### WHAT THE TASK REQUIRES
Pictures are to be skipped. Retype exactly the lines from the top of the material through the one with "(12.00 s to 12.10 s)", and only those.

******

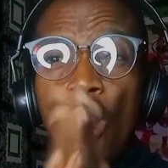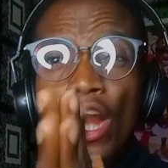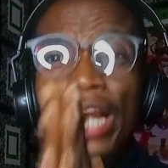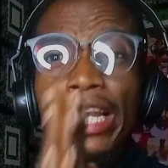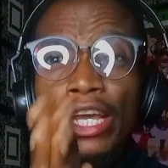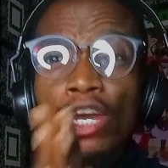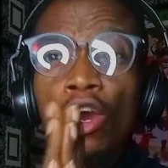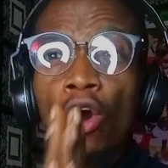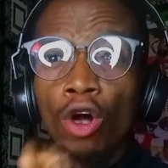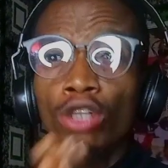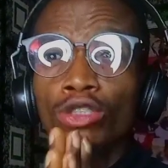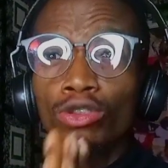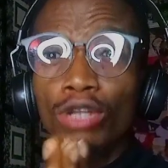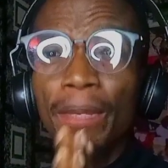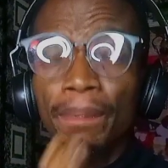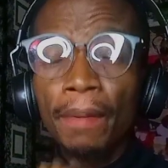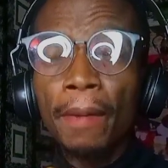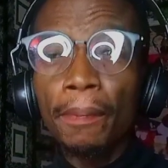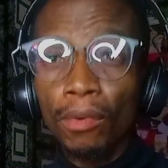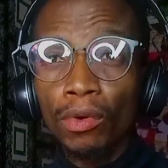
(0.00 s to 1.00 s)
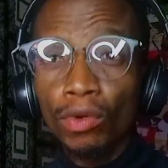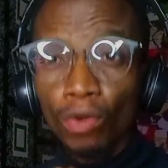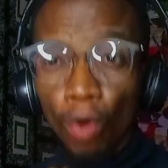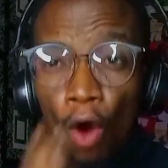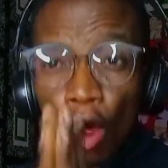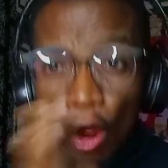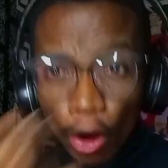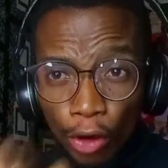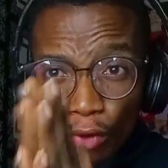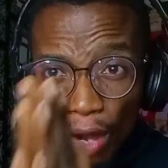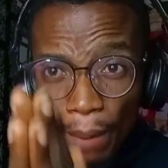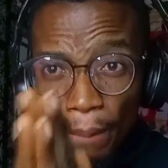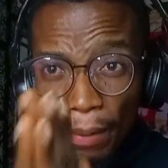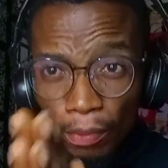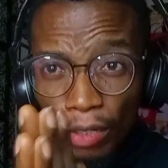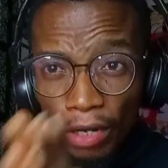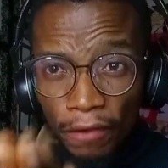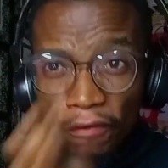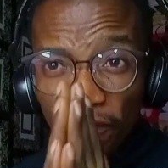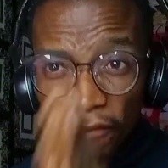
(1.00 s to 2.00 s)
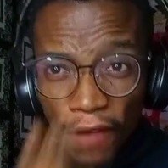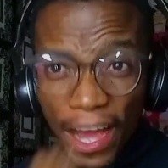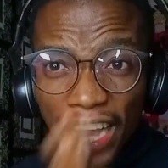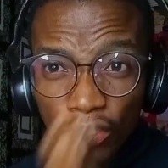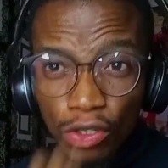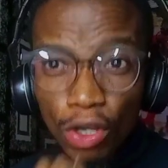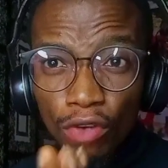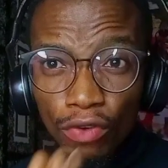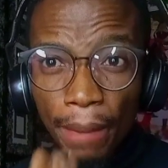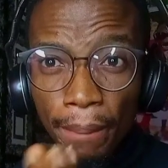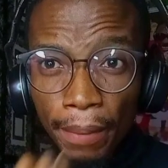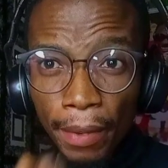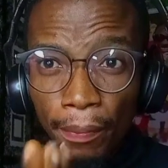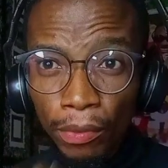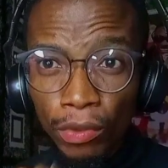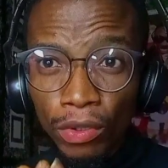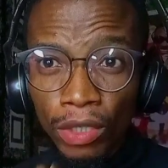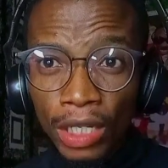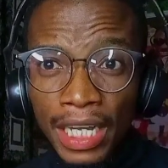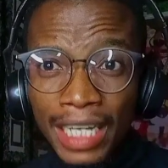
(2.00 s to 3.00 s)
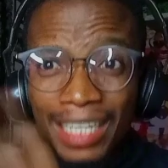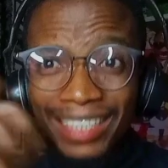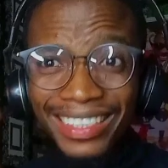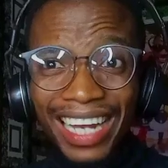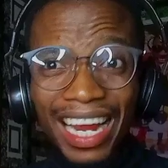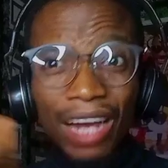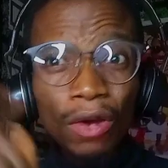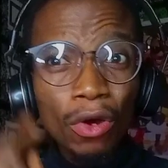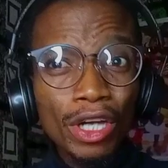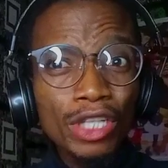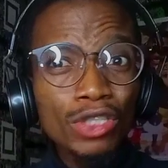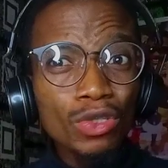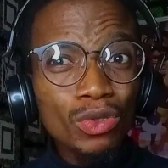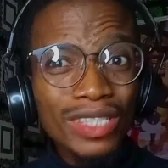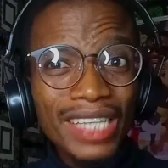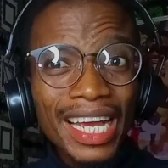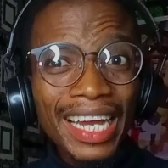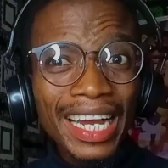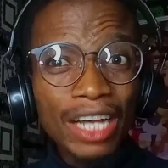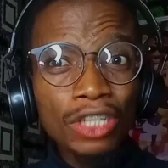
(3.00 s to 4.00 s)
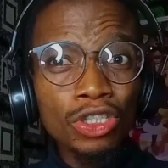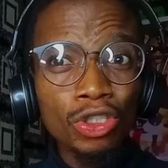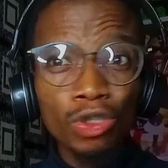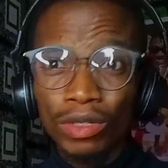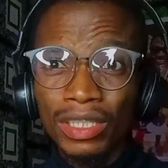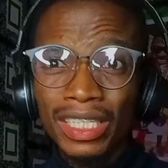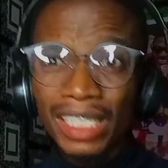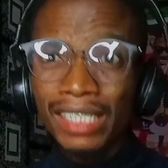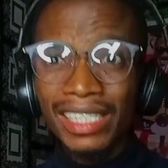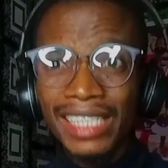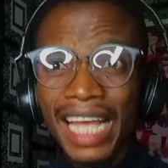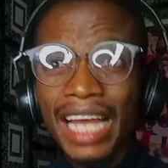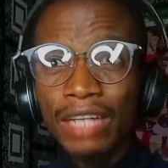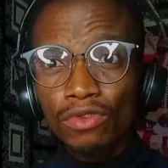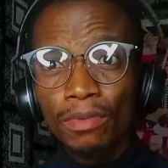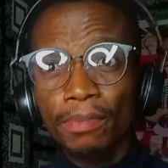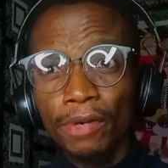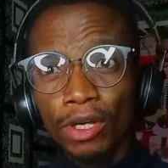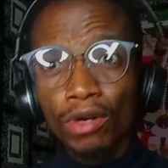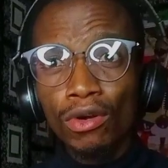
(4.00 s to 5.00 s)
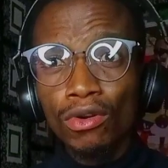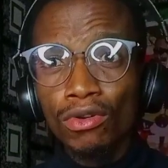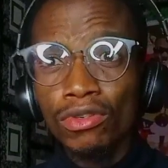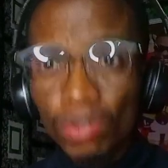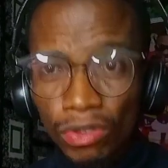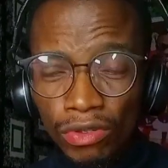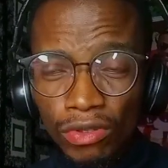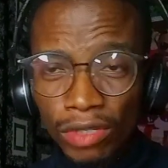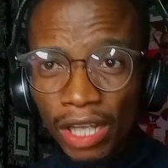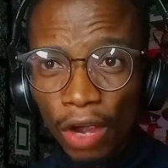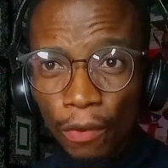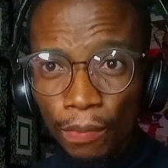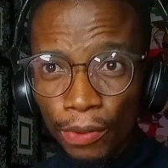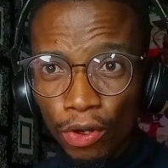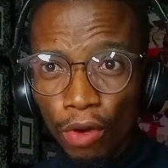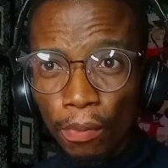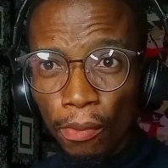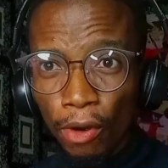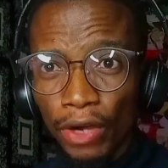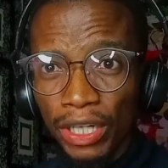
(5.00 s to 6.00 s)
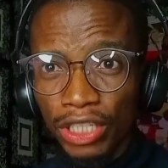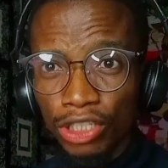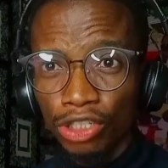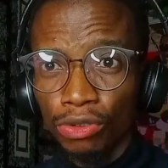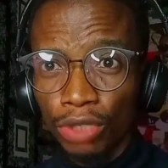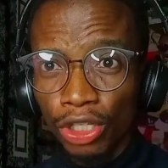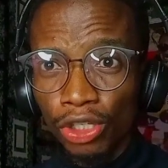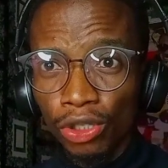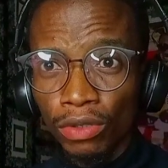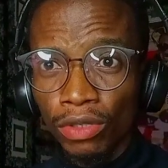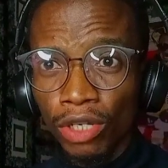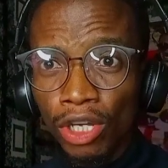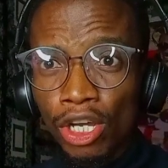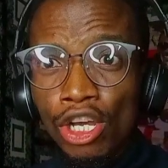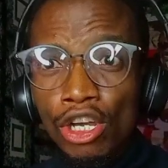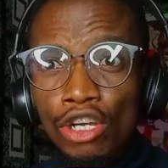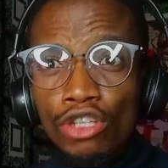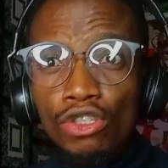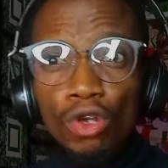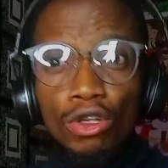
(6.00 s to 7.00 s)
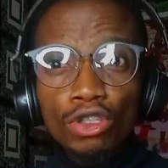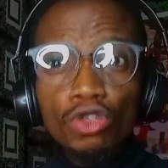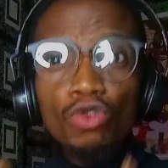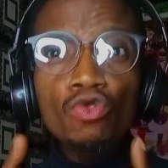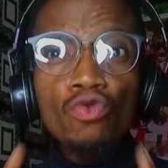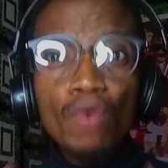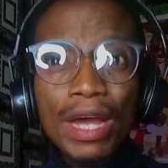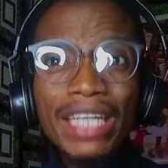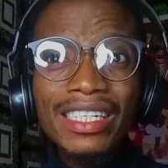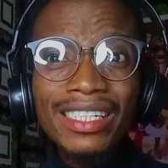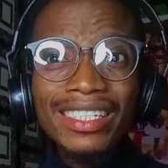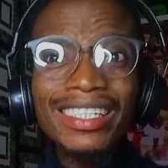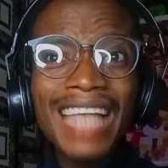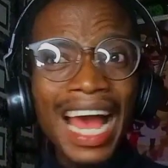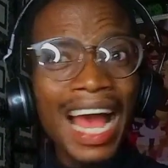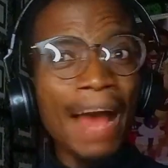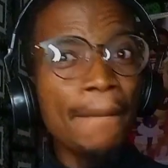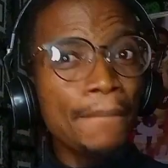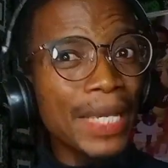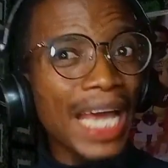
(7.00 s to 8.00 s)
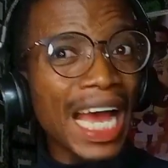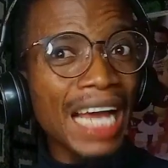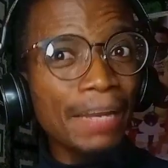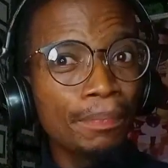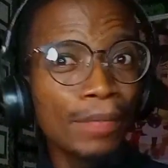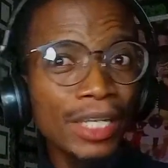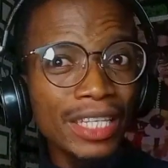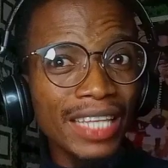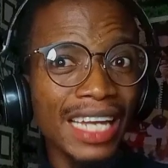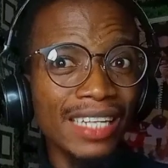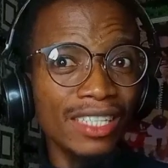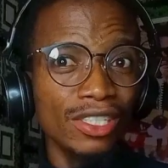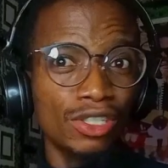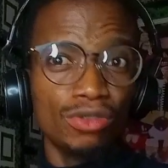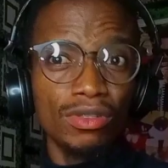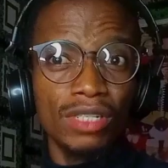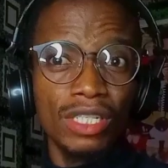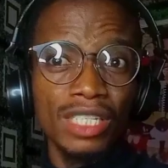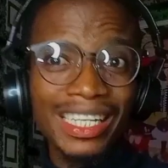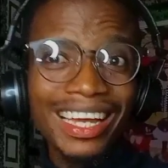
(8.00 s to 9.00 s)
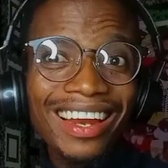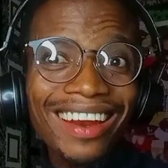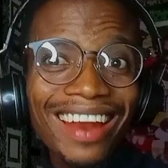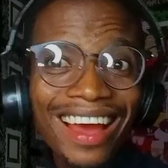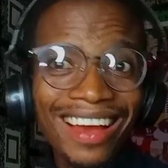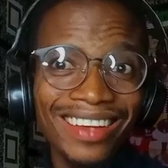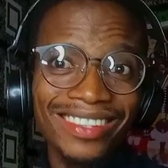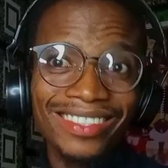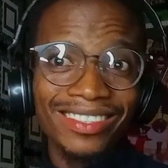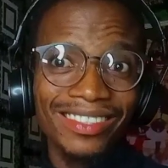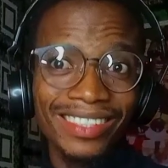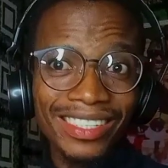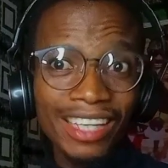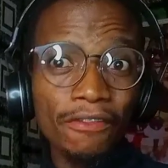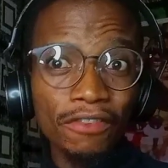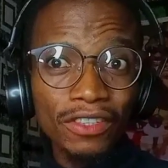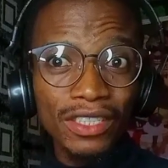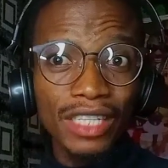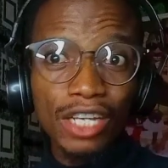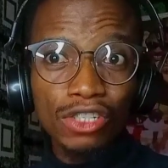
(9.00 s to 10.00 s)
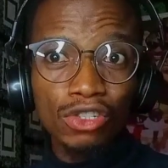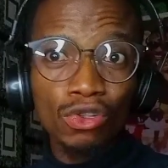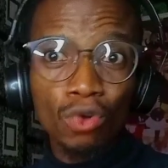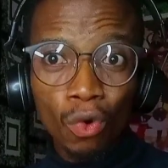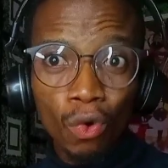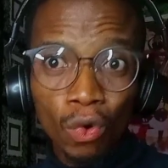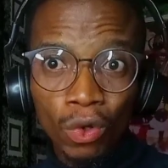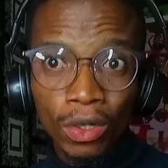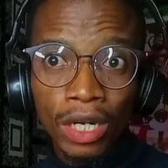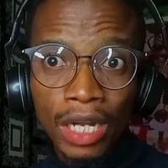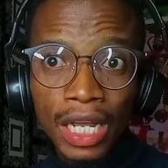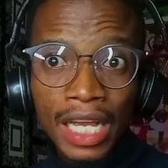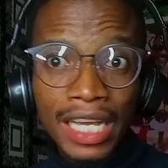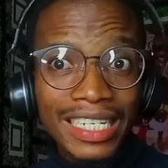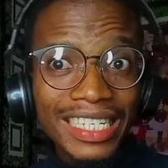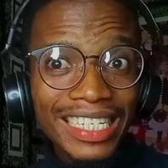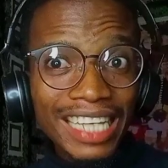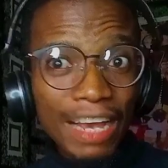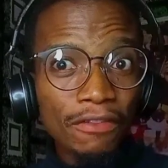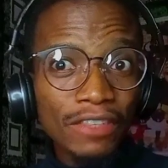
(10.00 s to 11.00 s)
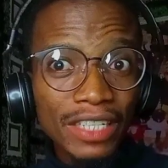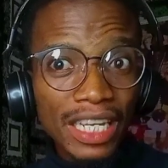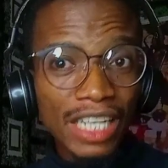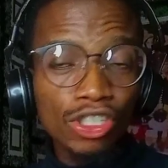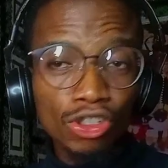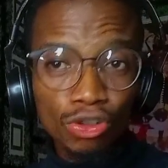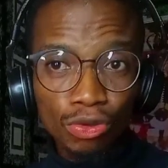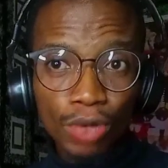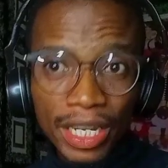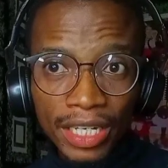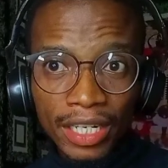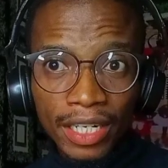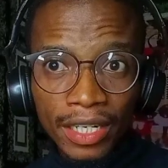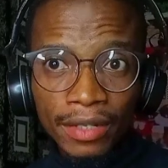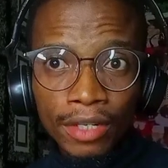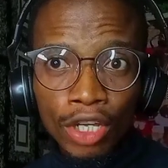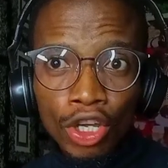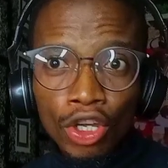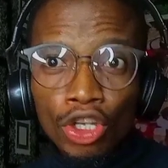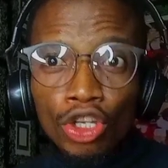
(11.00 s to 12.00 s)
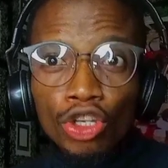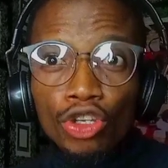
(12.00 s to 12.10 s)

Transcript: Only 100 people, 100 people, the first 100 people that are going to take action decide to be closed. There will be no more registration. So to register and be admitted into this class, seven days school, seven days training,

******

### OUTPUT
(0.00 s to 1.00 s)
(1.00 s to 2.00 s)
(2.00 s to 3.00 s)
(3.00 s to 4.00 s)
(4.00 s to 5.00 s)
(5.00 s to 6.00 s)
(6.00 s to 7.00 s)
(7.00 s to 8.00 s)
(8.00 s to 9.00 s)
(9.00 s to 10.00 s)
(10.00 s to 11.00 s)
(11.00 s to 12.00 s)
(12.00 s to 12.10 s)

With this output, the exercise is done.